Task item:
The reply is to be an exact repetition of the entries that follow, with each picture left out.

Source material:
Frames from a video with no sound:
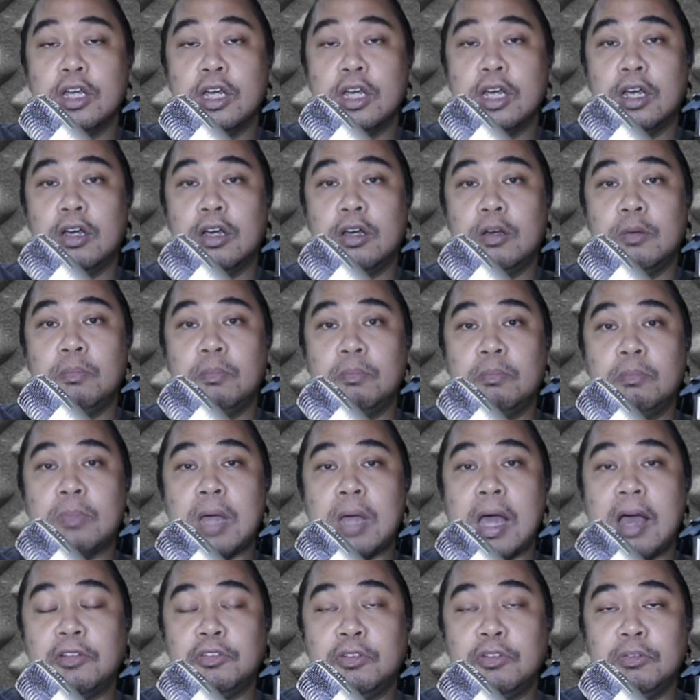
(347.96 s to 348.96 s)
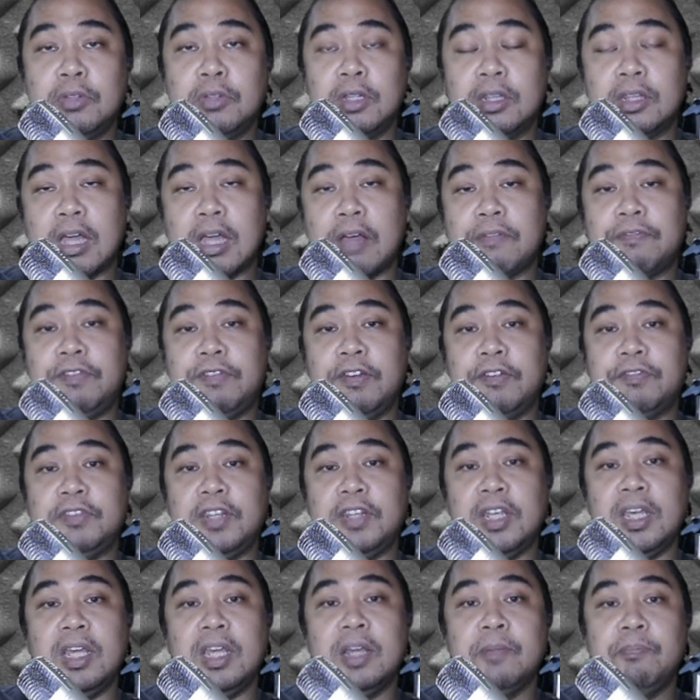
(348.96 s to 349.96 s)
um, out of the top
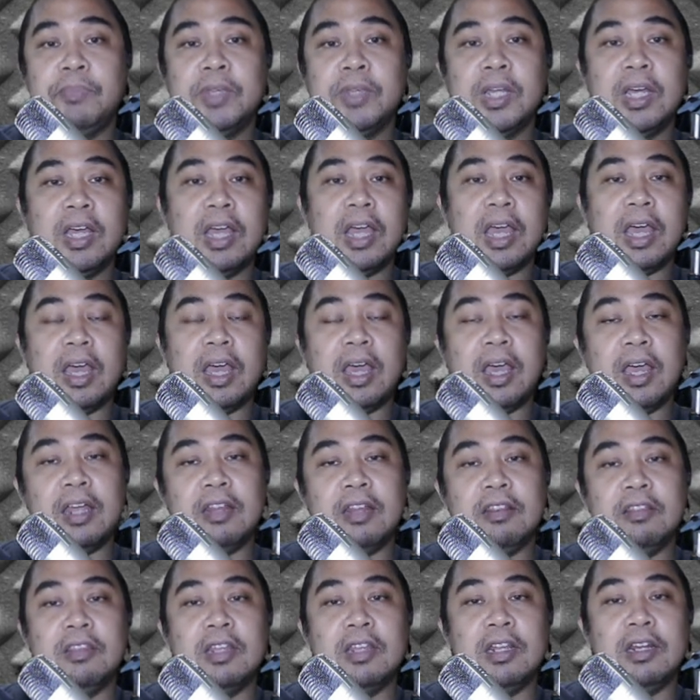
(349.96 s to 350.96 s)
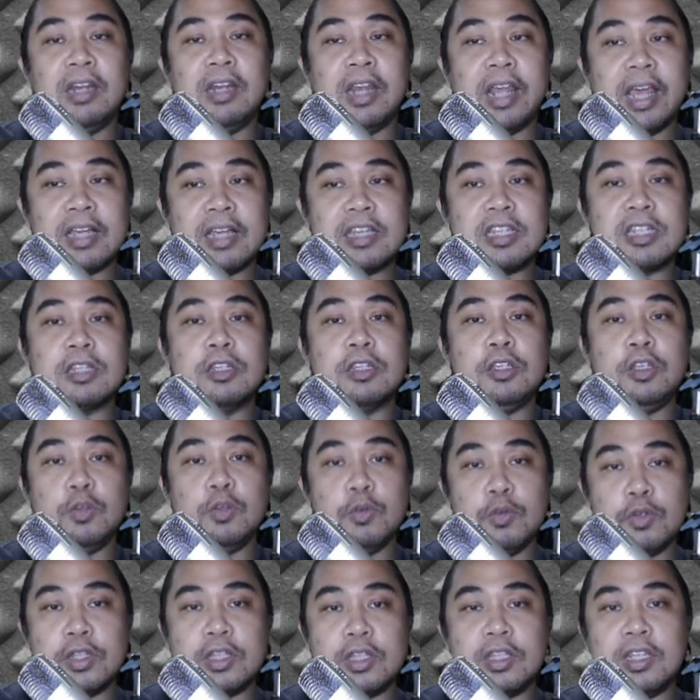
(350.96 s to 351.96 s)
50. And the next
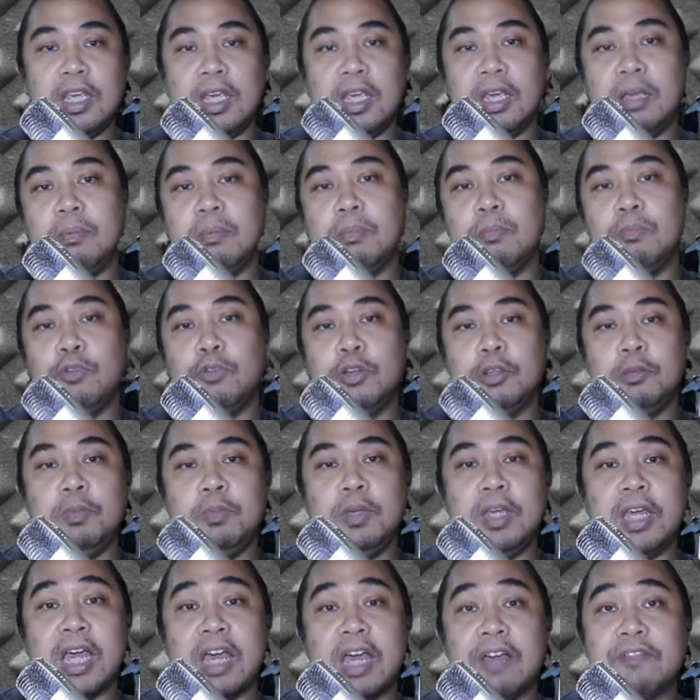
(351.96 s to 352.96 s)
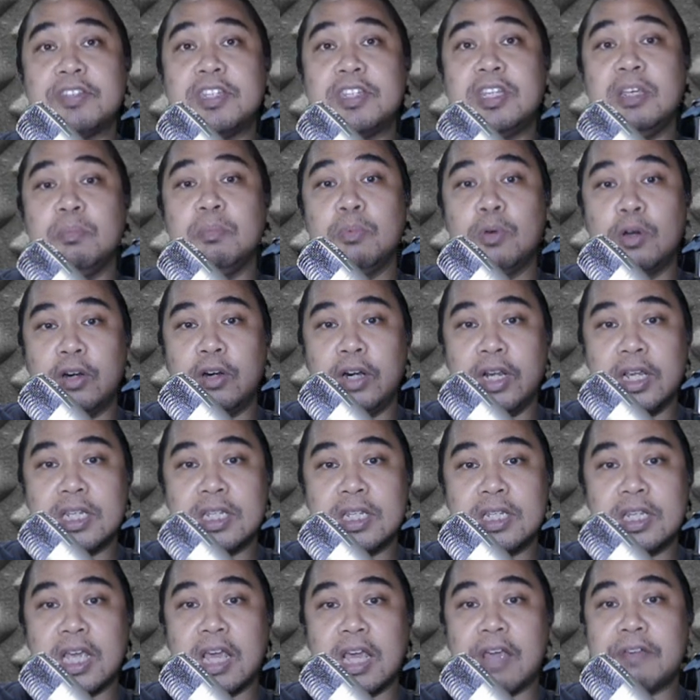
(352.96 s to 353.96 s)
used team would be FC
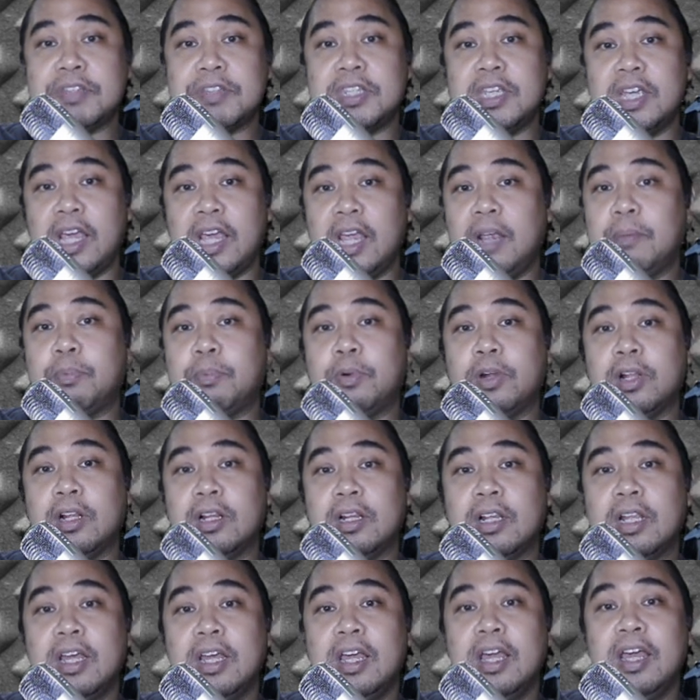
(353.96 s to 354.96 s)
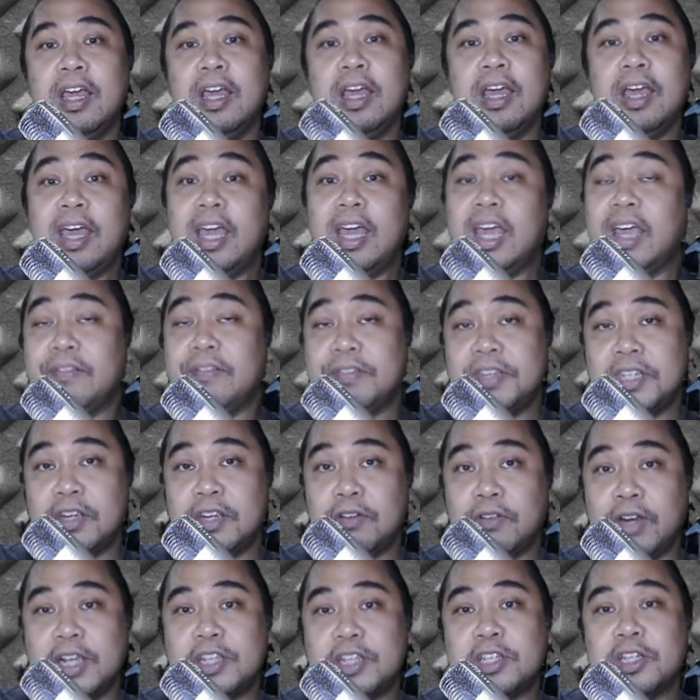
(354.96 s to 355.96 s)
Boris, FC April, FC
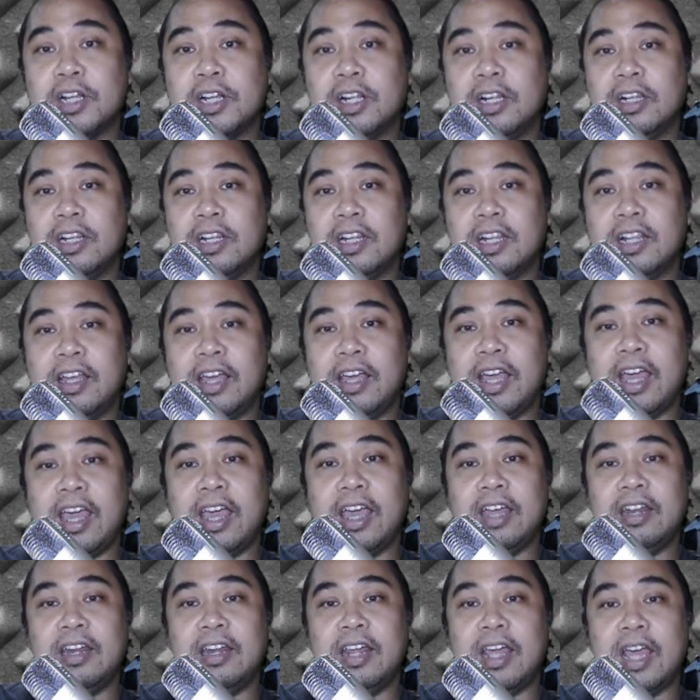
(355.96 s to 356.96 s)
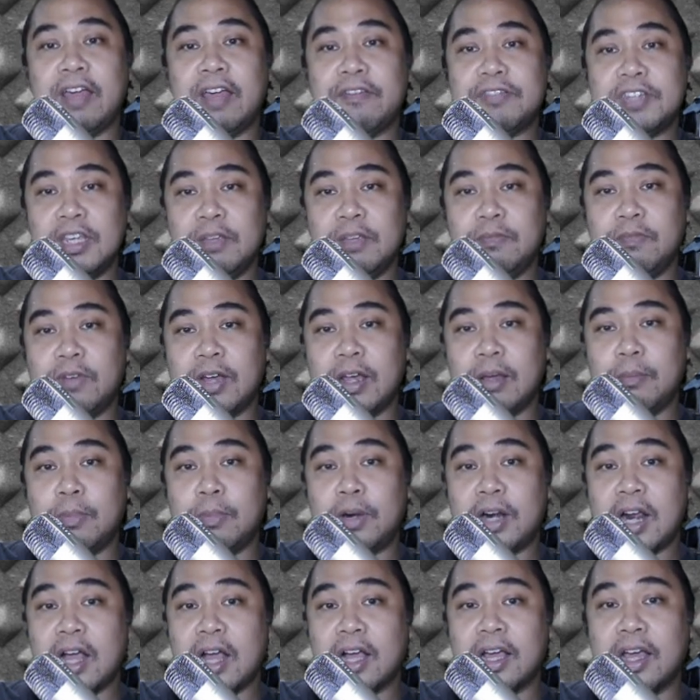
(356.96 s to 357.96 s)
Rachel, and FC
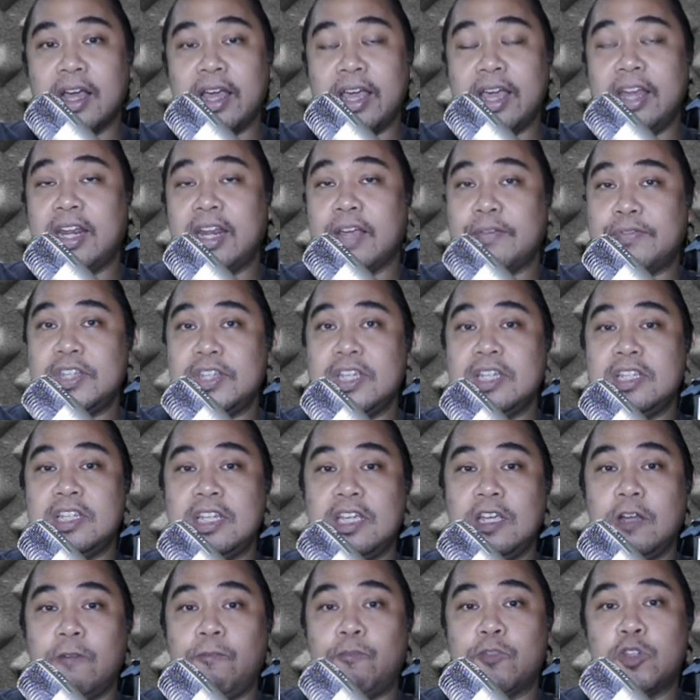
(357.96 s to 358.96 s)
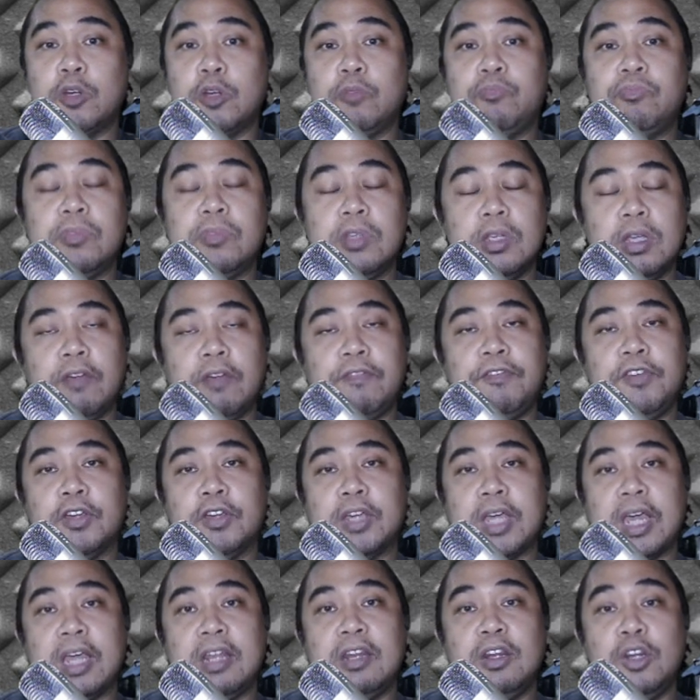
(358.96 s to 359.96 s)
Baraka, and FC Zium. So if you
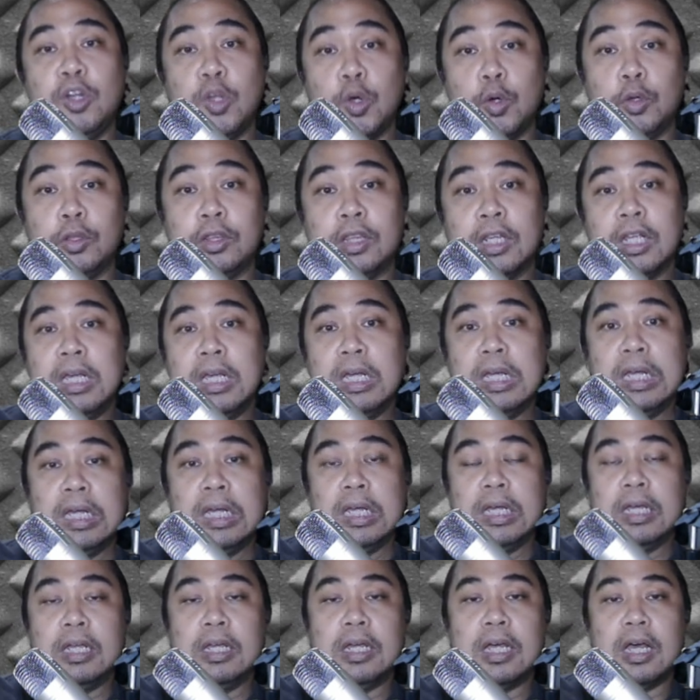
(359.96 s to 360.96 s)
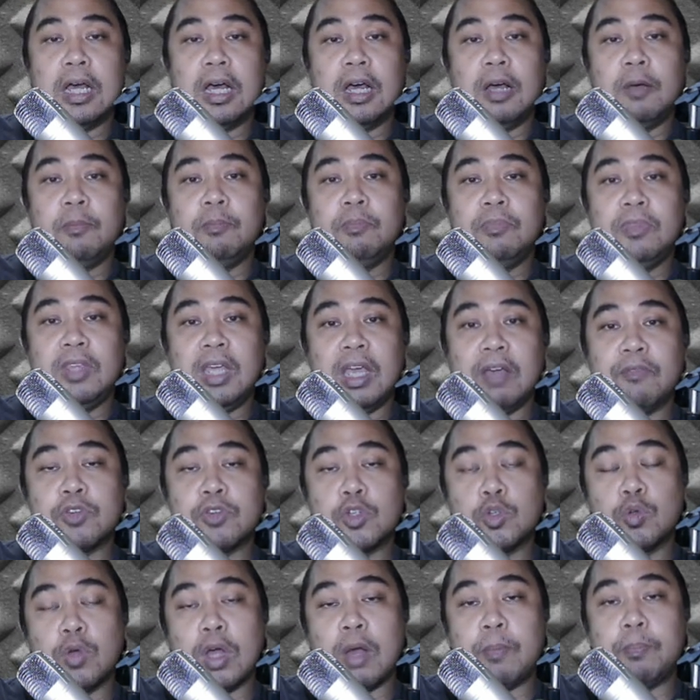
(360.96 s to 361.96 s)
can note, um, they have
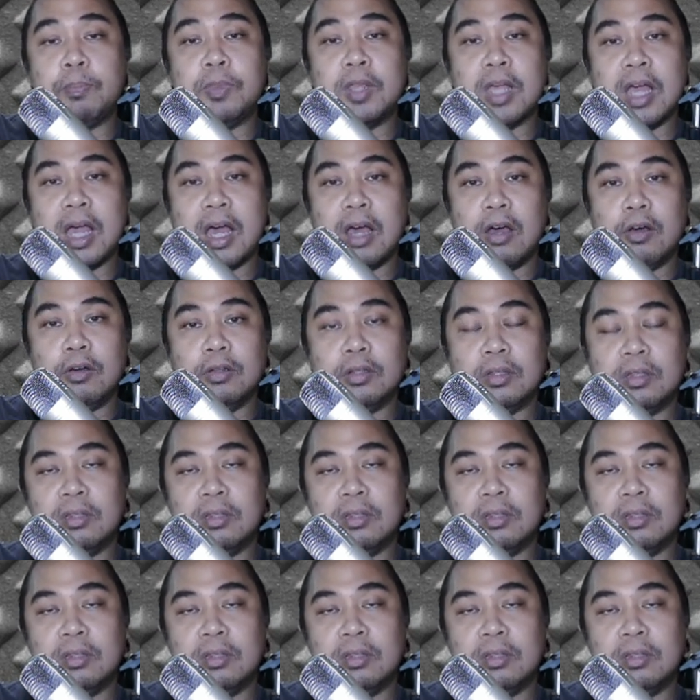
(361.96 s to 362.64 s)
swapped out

Solution to the problem:
Frames from a video with no sound:
(347.96 s to 348.96 s)
(348.96 s to 349.96 s)
um, out of the top
(349.96 s to 350.96 s)
(350.96 s to 351.96 s)
50. And the next
(351.96 s to 352.96 s)
(352.96 s to 353.96 s)
used team would be FC
(353.96 s to 354.96 s)
(354.96 s to 355.96 s)
Boris, FC April, FC
(355.96 s to 356.96 s)
(356.96 s to 357.96 s)
Rachel, and FC
(357.96 s to 358.96 s)
(358.96 s to 359.96 s)
Baraka, and FC Zium. So if you
(359.96 s to 360.96 s)
(360.96 s to 361.96 s)
can note, um, they have
(361.96 s to 362.64 s)
swapped out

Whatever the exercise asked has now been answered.